Response: Thank you for your professional feedback. In the revised manuscript, we have made necessary adjustments and recited more suitable references. We understand the importance of accurate classification and have rechecked the manuscript to ensure that all figure is placed in their respective relevant chapters. The section has been revised as follows:
“Guo et al. proposed a spatially selective chemodynamic therapy strategy using bimetallic nanomaterials responsive to the microenvironment (pH and H2O2). Within the acidic microenvironment of the biofilm, CuFe5O8 nanocubes act as efficient catalysts, promoting the generation of abundant ·OH radicals, which effectively cleave extracellular DNA and disrupt the dense biofilm structure (Figure 6b). Moreover, in the extracellular environment outside the biofilm (characterized by higher pH and lower H2O2 concentration), CuFe5O8 nanocubes generate a controlled amount of ·OH radicals, leading to the reversal of the immunosuppressive microenvironment surrounding the biofilm. This process effectively activates local macrophages and facilitates the clearance of damaged biofilms and floating bacteria”
Some terms should be explained to the non-specialist, e.g., “upconversion”, “hot ions effect”.
Response: Thank you for your valuable feedback. We appreciate your suggestion to explain certain terms to make the manuscript easier for non-professional readers to read. In the revised manuscript, we provide detailed explanations and definitions of terms such as "upconversion" and "thermionic effect" to ensure that all readers, including those who may not be familiar with a specific field, can clearly understand and understand them. Your suggestion will undoubtedly improve the overall readability and inclusiveness of the manuscript. Thank you again for taking the time and thoughtful evaluation of our work.
“Upconversion” has been revised as follows:
“upconversion nanoparticles (UCNP, which are nanoscale particles capable of converting lower-energy light into higher-energy light through nonlinear optical processes.)…”
“hot ions effect” has been revised as follows:
“By leveraging the unique "hot ions effect (some ions in the plasma have higher energy than ordinary ions, and these high-energy ions damage the cell wall and membrane of microorganisms, resulting in cell death, so as to achieve bactericidal effect)" generated through the photothermal effect of the composite hydrogel…”
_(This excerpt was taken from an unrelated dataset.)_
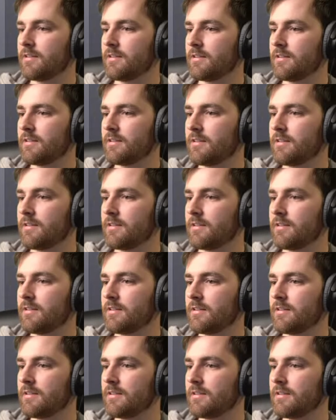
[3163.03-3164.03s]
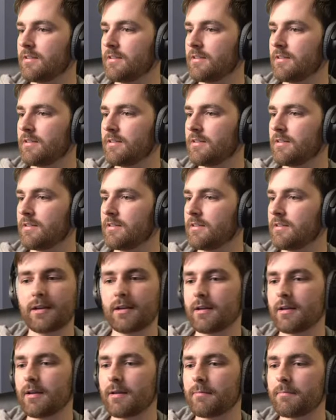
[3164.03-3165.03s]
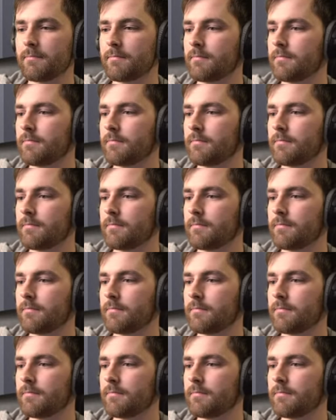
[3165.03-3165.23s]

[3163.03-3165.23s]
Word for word: something is kind of, we're missing a,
Authors should unify citing style ( Author at al. [] X Author et al []) and used abbreviations, e.g., PNIPAM and pNIPAM
Response: Thank you for your thoughtful feedback. We apologize for the inconsistency in the citing style and the use of abbreviations in the manuscript. In the revised manuscript, we have carefully reviewed and unified the abbreviations according to the journal's formatting requirements. We have also used abbreviations consistently and appropriately. Thank you for your valuable suggestions. If you have any further suggestions or concerns, please feel free to let us know. Thank you once again for your time and thoughtful evaluation of our work.
Author Response File: Author Response.docx
Round 2
Reviewer 1 Report
The authors have responded excellently to all of my comments, making the review acceptable for publication in its present form.
Minor editing of English language required.
Reviewer 2 Report
Thanks to the authors for improving the manuscript following the comments and suggestions. I recommend acceptance in this current form. Congrats!